Tuesday, September 1, 2020

About autonomy

We all need autonomy to some degree. Who doesn't occasionally email -- or text -- their spouse on the other side of the house?

A model for autonomy
In the workplace, autonomy models are now emerging. One, by Matt Mullenweg, is interesting.
Mullenweg's model envisions multiple levels, much like a maturity model:
  1. Level 0 is physical. Construction work, and the like. You can't remote it very well [but, stand by for more robotics in the construction industry]. At scale, construction doesn't lend itself to working alone; though working autonomously on a job site, remote from a boss, is typical.

  2. Level 1 is traditional co-located office work, but you have your own space. You can even work from home occasionally, and also work from the road -- when there was a "road". Thus, you can carve out whatever autonomy you need -- within reason.

  3. Level 2, according to our author, is more or less where many businesses are now: they've relocated the office work to remote locations, but otherwise all the processes and methodologies continue on as they were.

    Autonomy in the sense of working physically alone is maximum, but autonomy in terms of a reporting chain (to and from) is largely unchanged.

    Some productivity many suffer since home simply isn't the office, and some angst may increase as everyone worries about sustainability.

  4. Level 3 simply brings in tools fitted to remote working; processes and methodologies shift a bit to pick up the functionalities of these tools. There may be some change in the bureaucracy, but largely not.

  5. Level 4 puts the focus on throughput, not so much methods and processes. By Mullenweg's take, Level 4 requires a degree of trust in autonomous work that wasn't necessary when supervision and evaluation was a tighter and nearer thing.

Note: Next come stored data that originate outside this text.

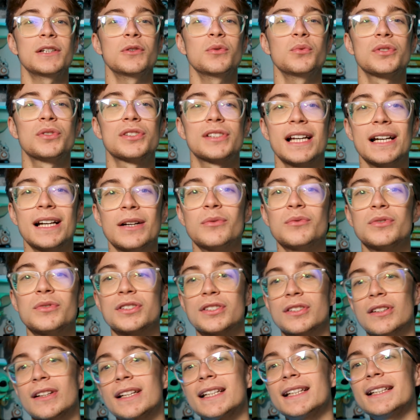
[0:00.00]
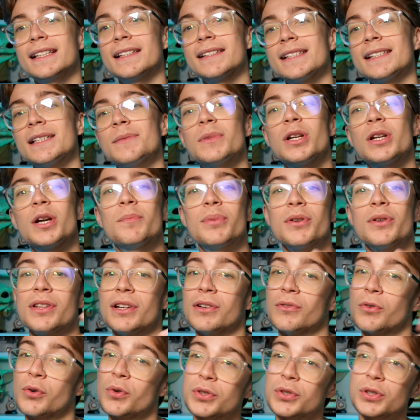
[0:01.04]
They all sound slightly similar,
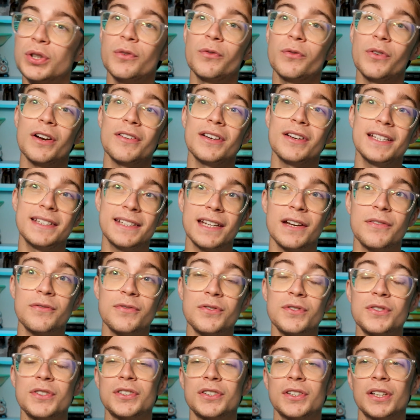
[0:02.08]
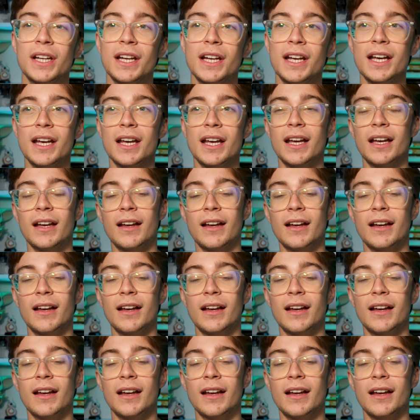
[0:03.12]
but they're also very different.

  6. Level 5 is undefined: but, whatever it is, it's better in all regards. Work quality is maximum; work environment is the best it can be. Individual performance, overall well-being, and creativity are peaked.
Decamping to the farther land
With a dearth of tourists, some international locales are now offering special 12-month work visas for remote workers who want to decamp their home base. Actually, the nomad worker has been around a long time, jumping from one visa to another, but with the pandemic there are now new opportunities.

From the beach to the mountains to the cities in these not-in-the-USA locales, remote workers are setting up the ultimate autonomy. And, think of their autonomous identities: one for their client; one for their temporary host; and one for their native citizenship.  

Really! Is their situation simpler, or more complex!?